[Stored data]
________________
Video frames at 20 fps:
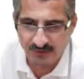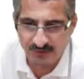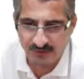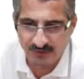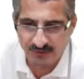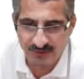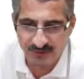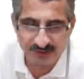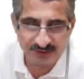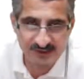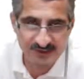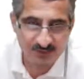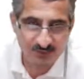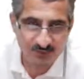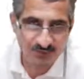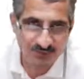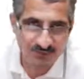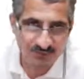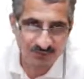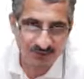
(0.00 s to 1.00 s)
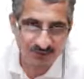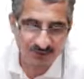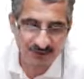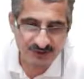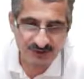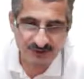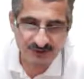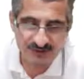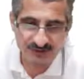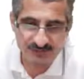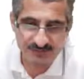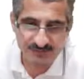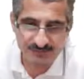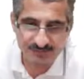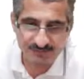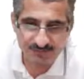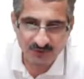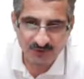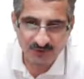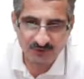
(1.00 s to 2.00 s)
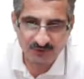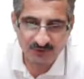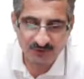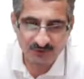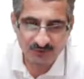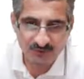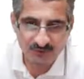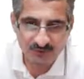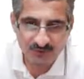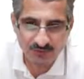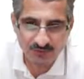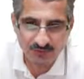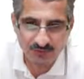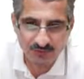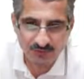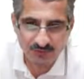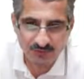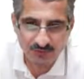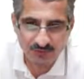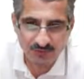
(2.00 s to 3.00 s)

the next move, which is to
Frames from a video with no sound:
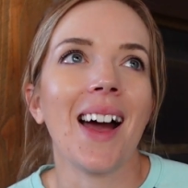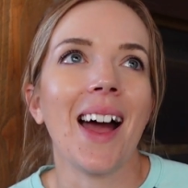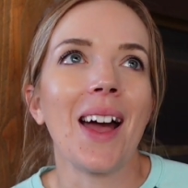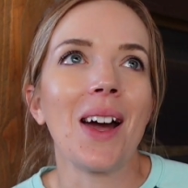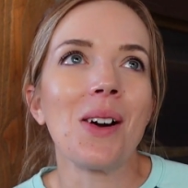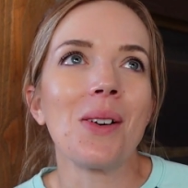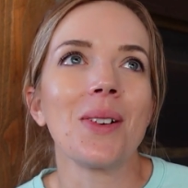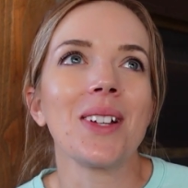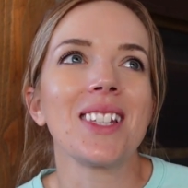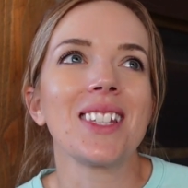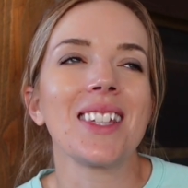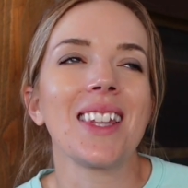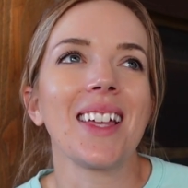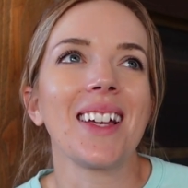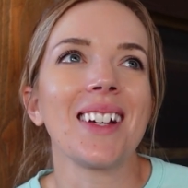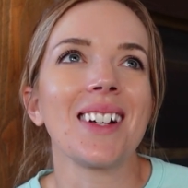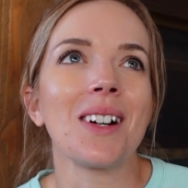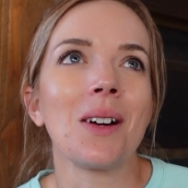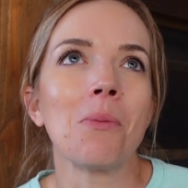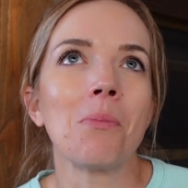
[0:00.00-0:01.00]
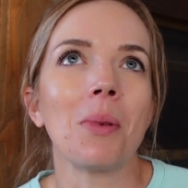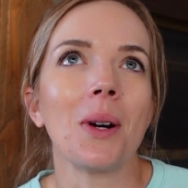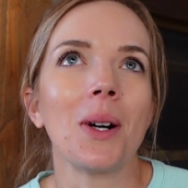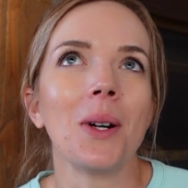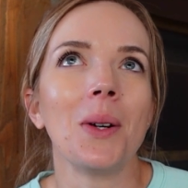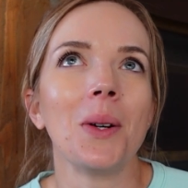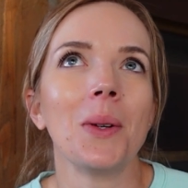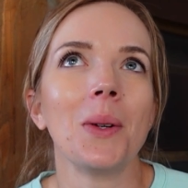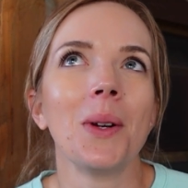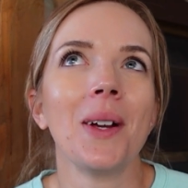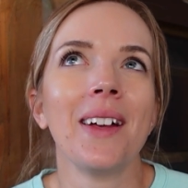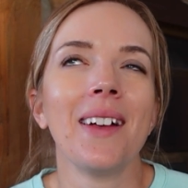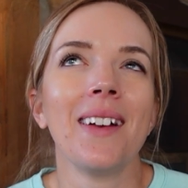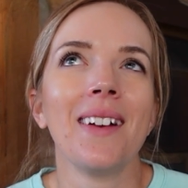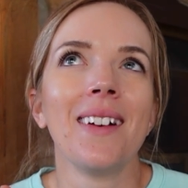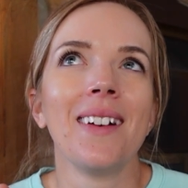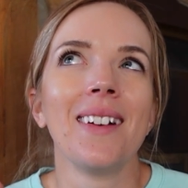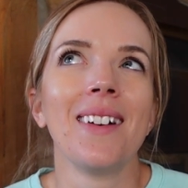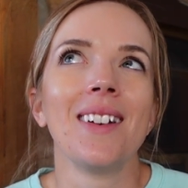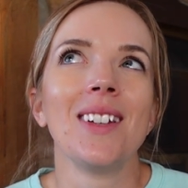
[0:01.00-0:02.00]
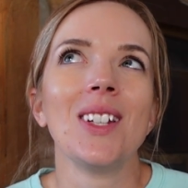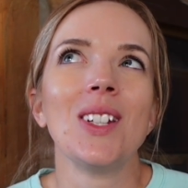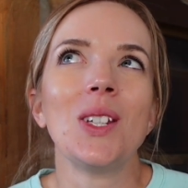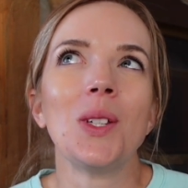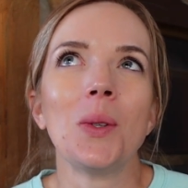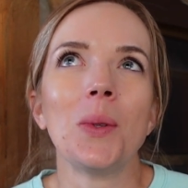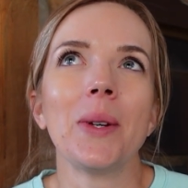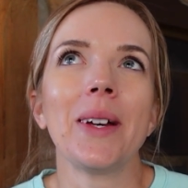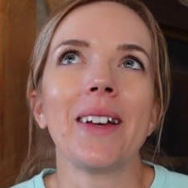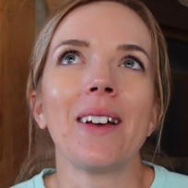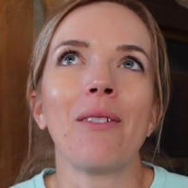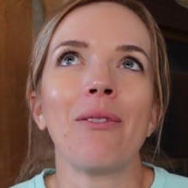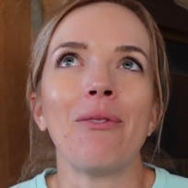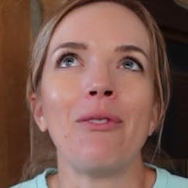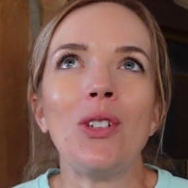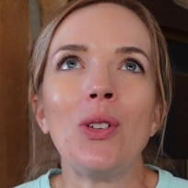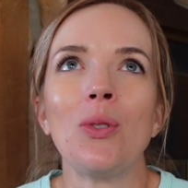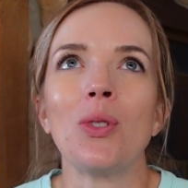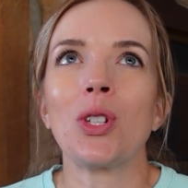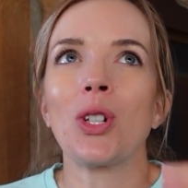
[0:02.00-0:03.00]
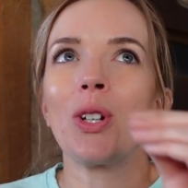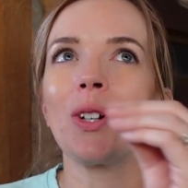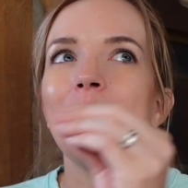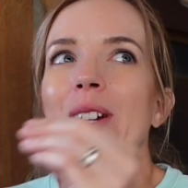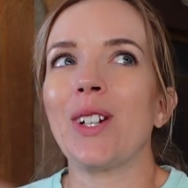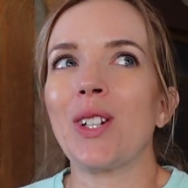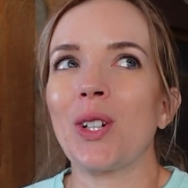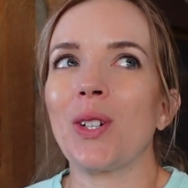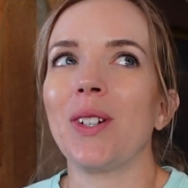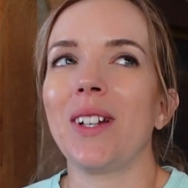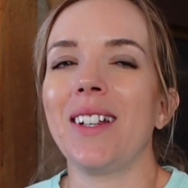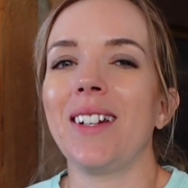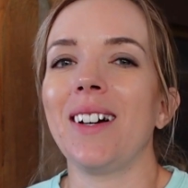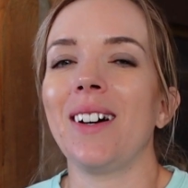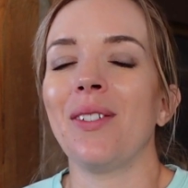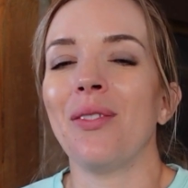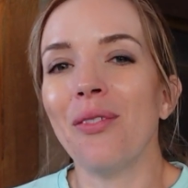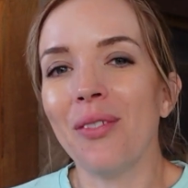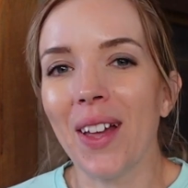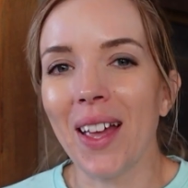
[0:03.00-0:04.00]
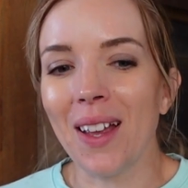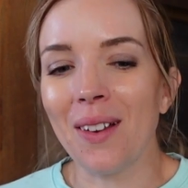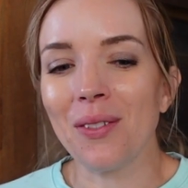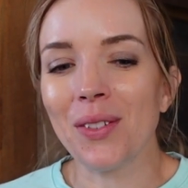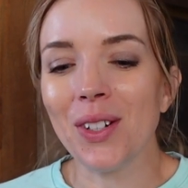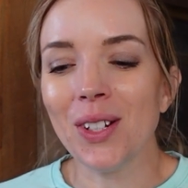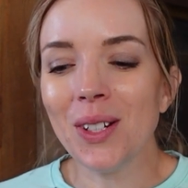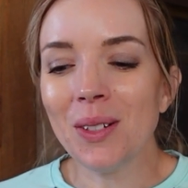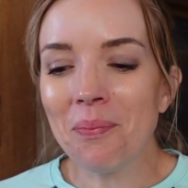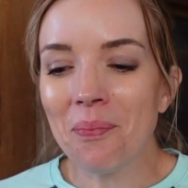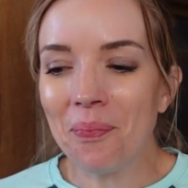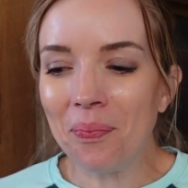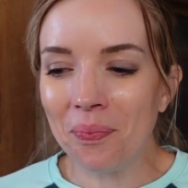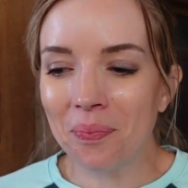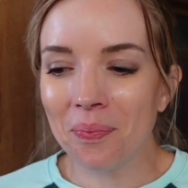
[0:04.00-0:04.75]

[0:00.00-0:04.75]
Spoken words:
I always think about doing future Katrina a favor.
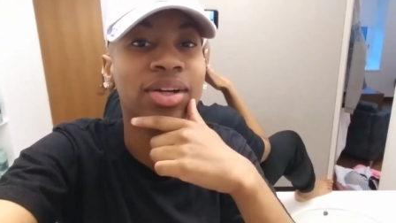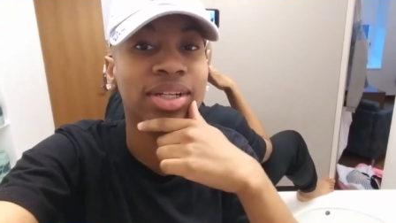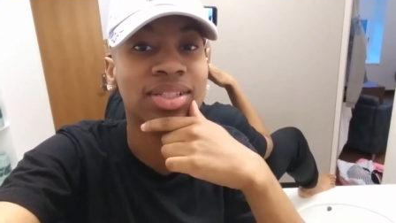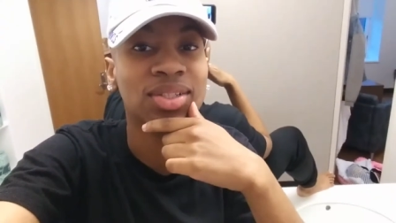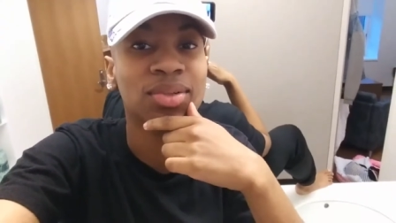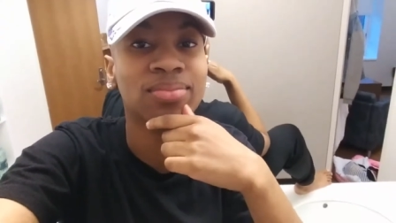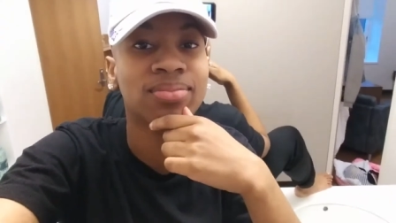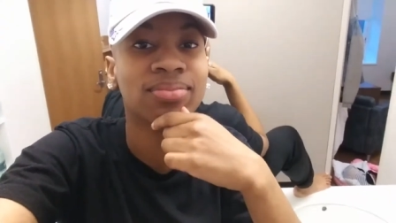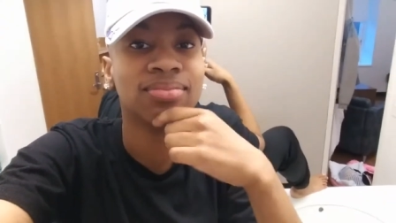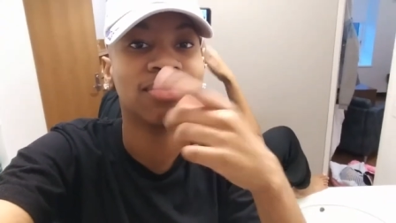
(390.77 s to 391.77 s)
all right so
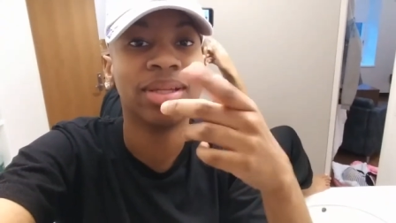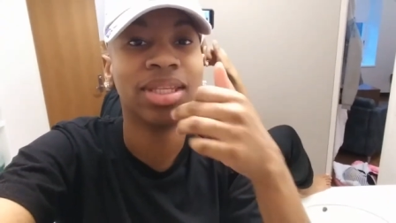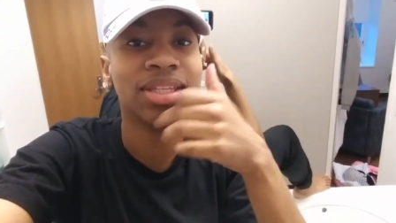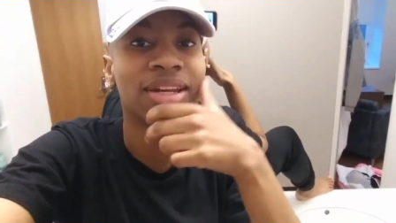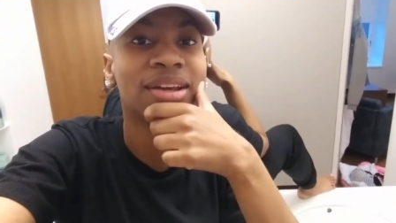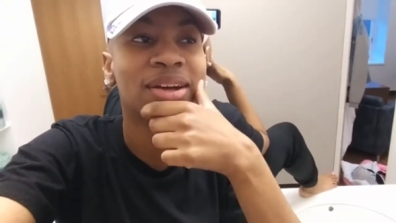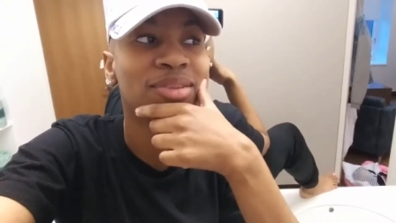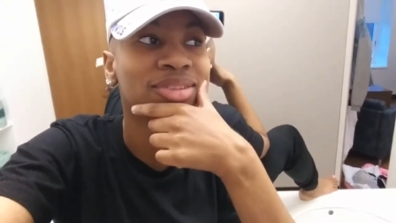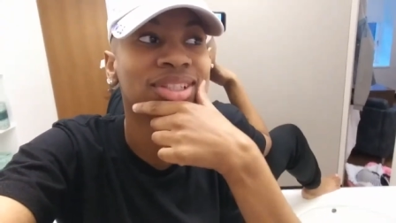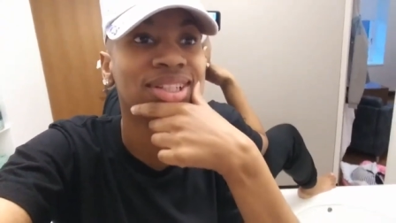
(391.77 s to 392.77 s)
my thing did it cut
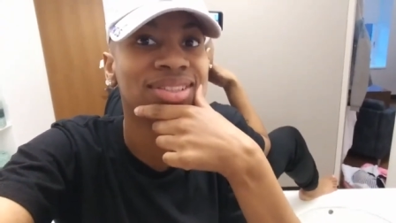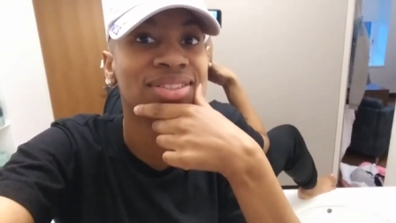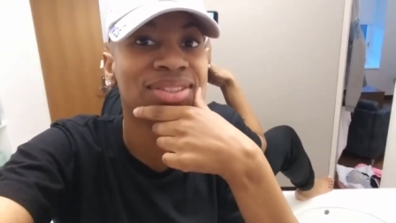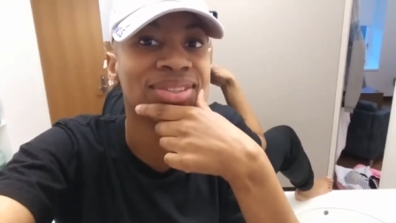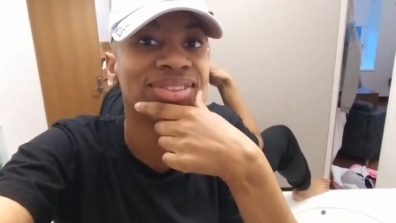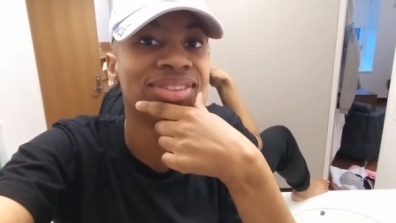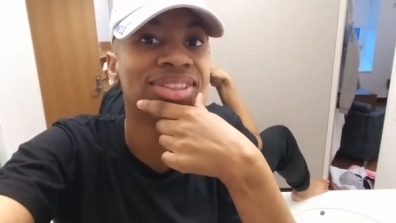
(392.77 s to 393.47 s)
off right there so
________________
• ASSIGNMENT: With the pictures set aside, please write out all of the records above exactly.

• RESULT:
Video frames at 20 fps:
(0.00 s to 1.00 s)
(1.00 s to 2.00 s)
(2.00 s to 3.00 s)

the next move, which is to
Frames from a video with no sound:
[0:00.00-0:01.00]
[0:01.00-0:02.00]
[0:02.00-0:03.00]
[0:03.00-0:04.00]
[0:04.00-0:04.75]

[0:00.00-0:04.75]
Spoken words:
I always think about doing future Katrina a favor.
(390.77 s to 391.77 s)
all right so
(391.77 s to 392.77 s)
my thing did it cut
(392.77 s to 393.47 s)
off right there so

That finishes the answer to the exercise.